→ Work request
An exact copy of the records below is required, and it must contain no pictures.

→ Information supplied
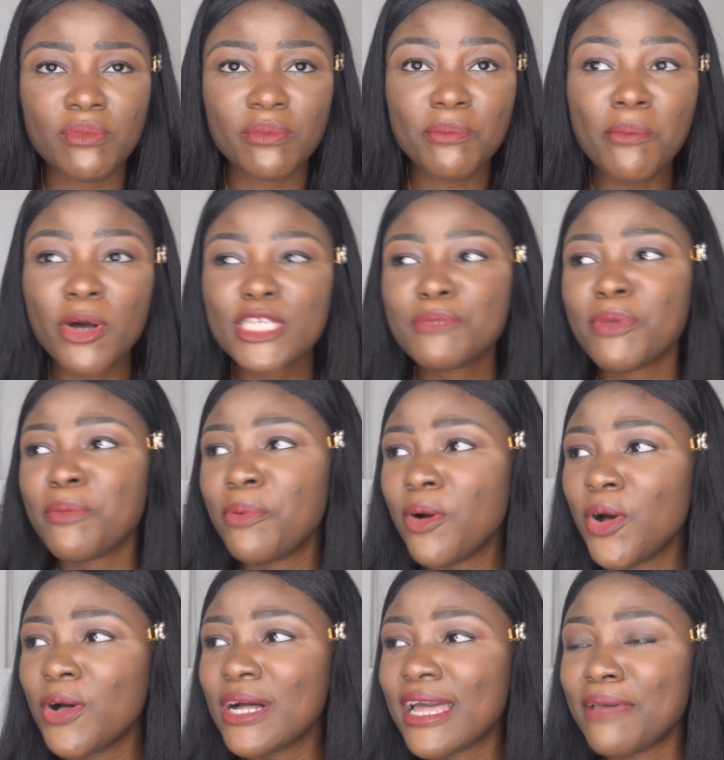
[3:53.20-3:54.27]
most
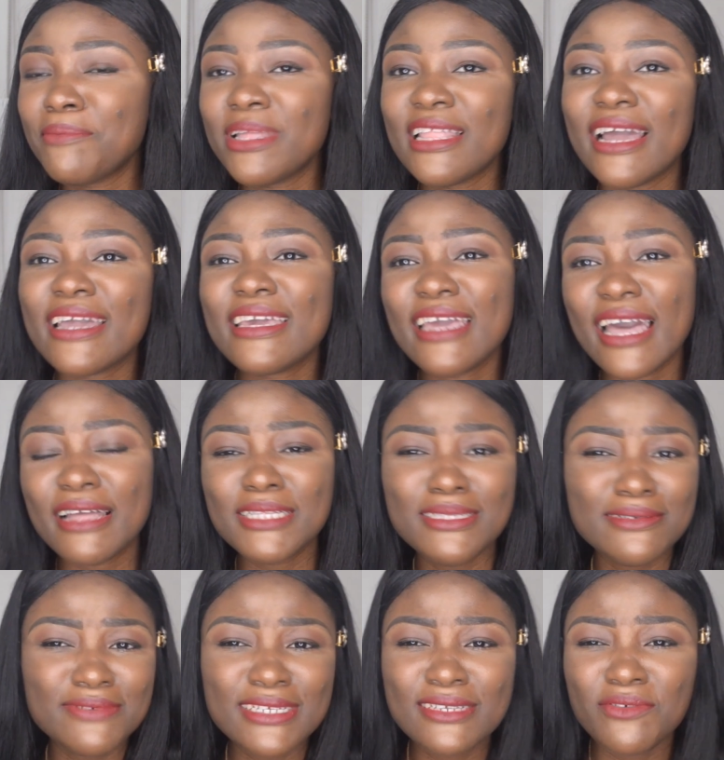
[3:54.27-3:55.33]
people can be like, yeah,
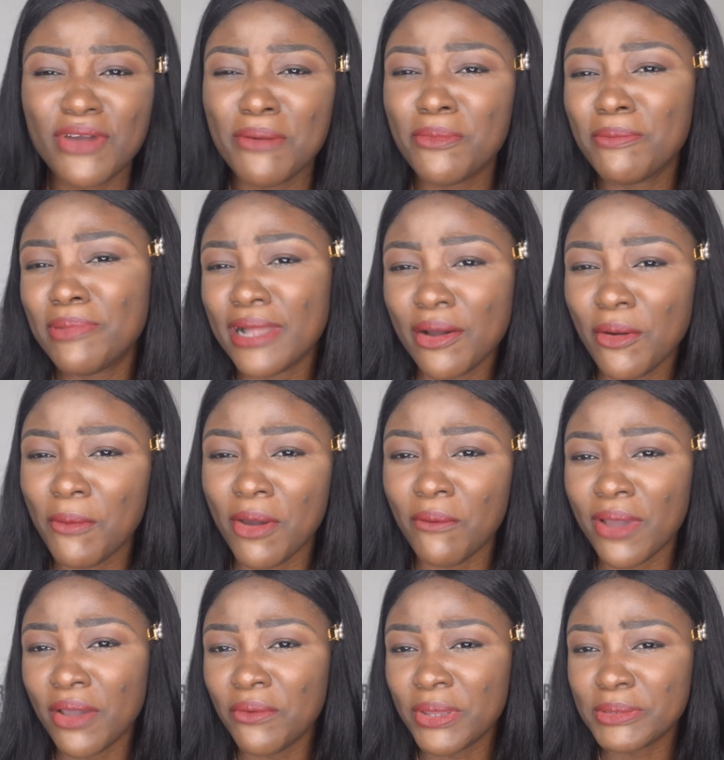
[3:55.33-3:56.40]
the reason why black women
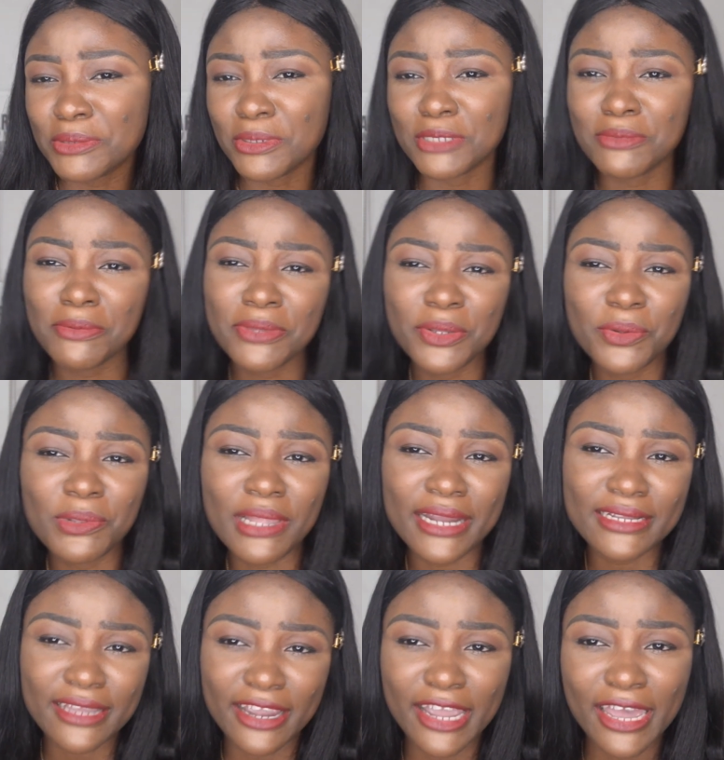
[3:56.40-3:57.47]
wear wigs is because maybe they don't
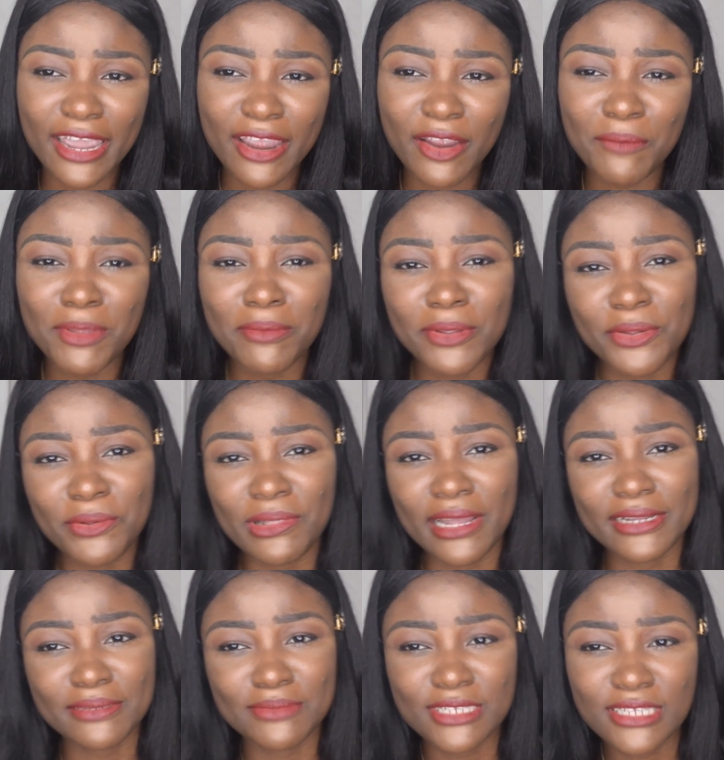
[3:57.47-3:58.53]
like their hair, maybe they don't
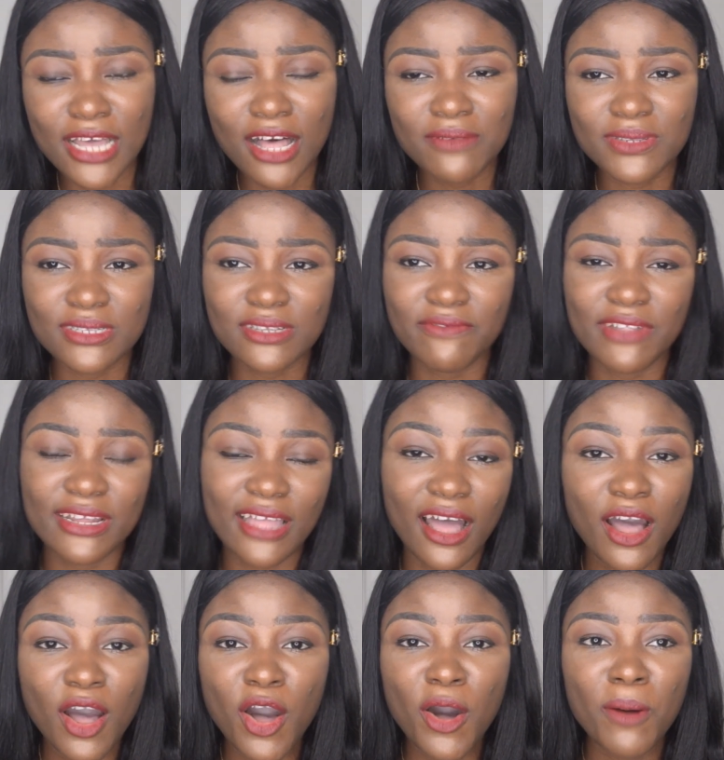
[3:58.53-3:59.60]
like themselves and stuff like
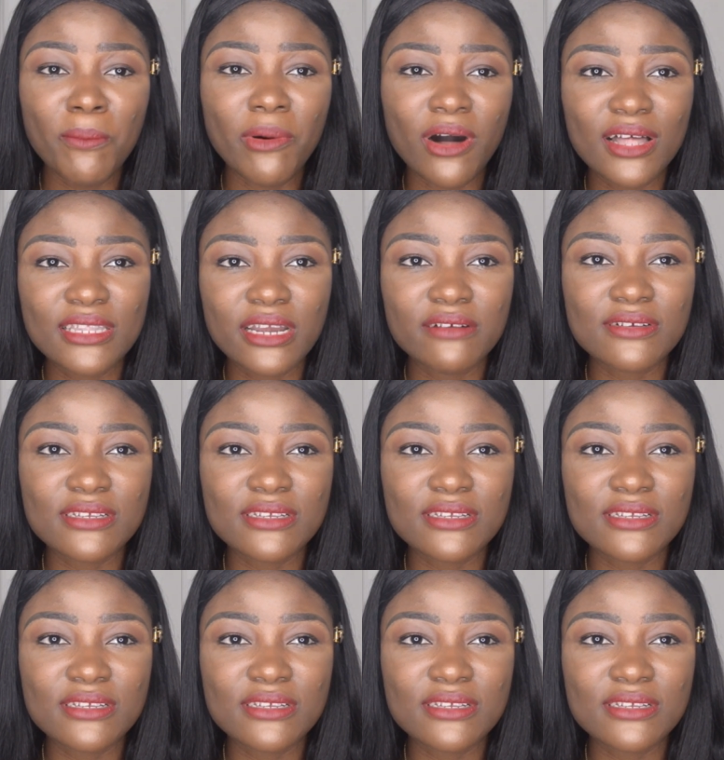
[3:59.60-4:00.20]
that. But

→ Written response
[3:53.20-3:54.27]
most
[3:54.27-3:55.33]
people can be like, yeah,
[3:55.33-3:56.40]
the reason why black women
[3:56.40-3:57.47]
wear wigs is because maybe they don't
[3:57.47-3:58.53]
like their hair, maybe they don't
[3:58.53-3:59.60]
like themselves and stuff like
[3:59.60-4:00.20]
that. But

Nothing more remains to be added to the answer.